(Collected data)
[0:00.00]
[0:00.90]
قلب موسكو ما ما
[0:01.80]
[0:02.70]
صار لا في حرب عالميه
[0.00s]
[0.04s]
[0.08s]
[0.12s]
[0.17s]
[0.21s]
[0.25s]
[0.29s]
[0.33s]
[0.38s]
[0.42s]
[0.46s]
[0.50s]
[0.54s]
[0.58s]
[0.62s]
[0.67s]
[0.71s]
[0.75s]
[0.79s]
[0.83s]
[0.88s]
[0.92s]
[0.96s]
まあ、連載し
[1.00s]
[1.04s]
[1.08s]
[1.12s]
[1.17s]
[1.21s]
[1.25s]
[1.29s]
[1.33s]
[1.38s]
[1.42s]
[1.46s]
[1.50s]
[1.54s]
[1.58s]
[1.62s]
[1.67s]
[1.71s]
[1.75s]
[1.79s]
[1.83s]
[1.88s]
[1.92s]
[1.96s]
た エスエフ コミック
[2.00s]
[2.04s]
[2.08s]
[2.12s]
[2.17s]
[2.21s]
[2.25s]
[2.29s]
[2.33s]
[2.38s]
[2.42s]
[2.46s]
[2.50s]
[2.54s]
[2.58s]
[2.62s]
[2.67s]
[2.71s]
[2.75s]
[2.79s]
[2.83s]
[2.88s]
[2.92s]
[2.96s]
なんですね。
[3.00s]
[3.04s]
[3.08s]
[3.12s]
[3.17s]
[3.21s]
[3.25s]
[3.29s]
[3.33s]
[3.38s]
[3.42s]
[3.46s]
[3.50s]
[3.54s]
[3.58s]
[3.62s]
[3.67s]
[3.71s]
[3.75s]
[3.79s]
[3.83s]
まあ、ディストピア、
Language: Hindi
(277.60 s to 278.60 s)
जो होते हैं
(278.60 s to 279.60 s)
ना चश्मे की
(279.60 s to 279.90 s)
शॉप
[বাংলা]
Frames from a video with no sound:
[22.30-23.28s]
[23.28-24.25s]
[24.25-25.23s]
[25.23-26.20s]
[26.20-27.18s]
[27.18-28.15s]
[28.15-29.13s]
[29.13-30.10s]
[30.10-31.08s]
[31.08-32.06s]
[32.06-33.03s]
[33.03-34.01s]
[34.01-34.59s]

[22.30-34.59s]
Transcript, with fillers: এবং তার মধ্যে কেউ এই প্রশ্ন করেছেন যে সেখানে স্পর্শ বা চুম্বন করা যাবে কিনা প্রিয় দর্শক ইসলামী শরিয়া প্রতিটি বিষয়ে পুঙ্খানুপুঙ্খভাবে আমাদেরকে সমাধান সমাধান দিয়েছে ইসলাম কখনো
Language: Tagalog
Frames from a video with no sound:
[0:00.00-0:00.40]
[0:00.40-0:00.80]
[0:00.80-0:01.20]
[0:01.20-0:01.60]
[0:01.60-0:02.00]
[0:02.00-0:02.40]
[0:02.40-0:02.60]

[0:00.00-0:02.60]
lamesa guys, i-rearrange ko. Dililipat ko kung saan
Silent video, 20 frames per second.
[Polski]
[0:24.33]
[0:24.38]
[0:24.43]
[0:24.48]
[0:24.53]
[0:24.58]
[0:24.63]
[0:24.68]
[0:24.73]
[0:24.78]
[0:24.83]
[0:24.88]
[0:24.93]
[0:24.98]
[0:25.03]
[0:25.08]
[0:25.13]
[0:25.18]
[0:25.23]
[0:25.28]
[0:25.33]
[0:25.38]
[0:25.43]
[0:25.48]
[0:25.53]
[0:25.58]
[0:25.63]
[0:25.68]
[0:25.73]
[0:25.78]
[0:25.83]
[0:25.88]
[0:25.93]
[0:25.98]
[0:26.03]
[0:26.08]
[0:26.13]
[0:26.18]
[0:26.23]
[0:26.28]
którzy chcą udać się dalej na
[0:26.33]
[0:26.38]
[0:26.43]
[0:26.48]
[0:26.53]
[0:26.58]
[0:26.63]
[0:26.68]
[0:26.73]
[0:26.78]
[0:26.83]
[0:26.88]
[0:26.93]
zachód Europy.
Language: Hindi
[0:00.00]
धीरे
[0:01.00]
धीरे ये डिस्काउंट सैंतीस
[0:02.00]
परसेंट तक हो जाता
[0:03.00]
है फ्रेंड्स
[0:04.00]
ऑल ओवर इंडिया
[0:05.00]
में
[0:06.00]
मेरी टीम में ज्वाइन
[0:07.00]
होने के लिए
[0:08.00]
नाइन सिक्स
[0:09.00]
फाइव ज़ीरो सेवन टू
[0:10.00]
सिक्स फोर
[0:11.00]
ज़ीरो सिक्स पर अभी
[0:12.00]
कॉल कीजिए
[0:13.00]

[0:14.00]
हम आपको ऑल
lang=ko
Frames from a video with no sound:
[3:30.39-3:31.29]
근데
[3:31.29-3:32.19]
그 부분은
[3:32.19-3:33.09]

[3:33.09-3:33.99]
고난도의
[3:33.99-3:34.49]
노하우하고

_Work to be completed_. Write all of the data above again, exactly as given.

_Task response_.
[0:00.00]
[0:00.90]
قلب موسكو ما ما
[0:01.80]
[0:02.70]
صار لا في حرب عالميه
[0.00s]
[0.04s]
[0.08s]
[0.12s]
[0.17s]
[0.21s]
[0.25s]
[0.29s]
[0.33s]
[0.38s]
[0.42s]
[0.46s]
[0.50s]
[0.54s]
[0.58s]
[0.62s]
[0.67s]
[0.71s]
[0.75s]
[0.79s]
[0.83s]
[0.88s]
[0.92s]
[0.96s]
まあ、連載し
[1.00s]
[1.04s]
[1.08s]
[1.12s]
[1.17s]
[1.21s]
[1.25s]
[1.29s]
[1.33s]
[1.38s]
[1.42s]
[1.46s]
[1.50s]
[1.54s]
[1.58s]
[1.62s]
[1.67s]
[1.71s]
[1.75s]
[1.79s]
[1.83s]
[1.88s]
[1.92s]
[1.96s]
た エスエフ コミック
[2.00s]
[2.04s]
[2.08s]
[2.12s]
[2.17s]
[2.21s]
[2.25s]
[2.29s]
[2.33s]
[2.38s]
[2.42s]
[2.46s]
[2.50s]
[2.54s]
[2.58s]
[2.62s]
[2.67s]
[2.71s]
[2.75s]
[2.79s]
[2.83s]
[2.88s]
[2.92s]
[2.96s]
なんですね。
[3.00s]
[3.04s]
[3.08s]
[3.12s]
[3.17s]
[3.21s]
[3.25s]
[3.29s]
[3.33s]
[3.38s]
[3.42s]
[3.46s]
[3.50s]
[3.54s]
[3.58s]
[3.62s]
[3.67s]
[3.71s]
[3.75s]
[3.79s]
[3.83s]
まあ、ディストピア、
Language: Hindi
(277.60 s to 278.60 s)
जो होते हैं
(278.60 s to 279.60 s)
ना चश्मे की
(279.60 s to 279.90 s)
शॉप
[বাংলা]
Frames from a video with no sound:
[22.30-23.28s]
[23.28-24.25s]
[24.25-25.23s]
[25.23-26.20s]
[26.20-27.18s]
[27.18-28.15s]
[28.15-29.13s]
[29.13-30.10s]
[30.10-31.08s]
[31.08-32.06s]
[32.06-33.03s]
[33.03-34.01s]
[34.01-34.59s]

[22.30-34.59s]
Transcript, with fillers: এবং তার মধ্যে কেউ এই প্রশ্ন করেছেন যে সেখানে স্পর্শ বা চুম্বন করা যাবে কিনা প্রিয় দর্শক ইসলামী শরিয়া প্রতিটি বিষয়ে পুঙ্খানুপুঙ্খভাবে আমাদেরকে সমাধান সমাধান দিয়েছে ইসলাম কখনো
Language: Tagalog
Frames from a video with no sound:
[0:00.00-0:00.40]
[0:00.40-0:00.80]
[0:00.80-0:01.20]
[0:01.20-0:01.60]
[0:01.60-0:02.00]
[0:02.00-0:02.40]
[0:02.40-0:02.60]

[0:00.00-0:02.60]
lamesa guys, i-rearrange ko. Dililipat ko kung saan
Silent video, 20 frames per second.
[Polski]
[0:24.33]
[0:24.38]
[0:24.43]
[0:24.48]
[0:24.53]
[0:24.58]
[0:24.63]
[0:24.68]
[0:24.73]
[0:24.78]
[0:24.83]
[0:24.88]
[0:24.93]
[0:24.98]
[0:25.03]
[0:25.08]
[0:25.13]
[0:25.18]
[0:25.23]
[0:25.28]
[0:25.33]
[0:25.38]
[0:25.43]
[0:25.48]
[0:25.53]
[0:25.58]
[0:25.63]
[0:25.68]
[0:25.73]
[0:25.78]
[0:25.83]
[0:25.88]
[0:25.93]
[0:25.98]
[0:26.03]
[0:26.08]
[0:26.13]
[0:26.18]
[0:26.23]
[0:26.28]
którzy chcą udać się dalej na
[0:26.33]
[0:26.38]
[0:26.43]
[0:26.48]
[0:26.53]
[0:26.58]
[0:26.63]
[0:26.68]
[0:26.73]
[0:26.78]
[0:26.83]
[0:26.88]
[0:26.93]
zachód Europy.
Language: Hindi
[0:00.00]
धीरे
[0:01.00]
धीरे ये डिस्काउंट सैंतीस
[0:02.00]
परसेंट तक हो जाता
[0:03.00]
है फ्रेंड्स
[0:04.00]
ऑल ओवर इंडिया
[0:05.00]
में
[0:06.00]
मेरी टीम में ज्वाइन
[0:07.00]
होने के लिए
[0:08.00]
नाइन सिक्स
[0:09.00]
फाइव ज़ीरो सेवन टू
[0:10.00]
सिक्स फोर
[0:11.00]
ज़ीरो सिक्स पर अभी
[0:12.00]
कॉल कीजिए
[0:13.00]

[0:14.00]
हम आपको ऑल
lang=ko
Frames from a video with no sound:
[3:30.39-3:31.29]
근데
[3:31.29-3:32.19]
그 부분은
[3:32.19-3:33.09]

[3:33.09-3:33.99]
고난도의
[3:33.99-3:34.49]
노하우하고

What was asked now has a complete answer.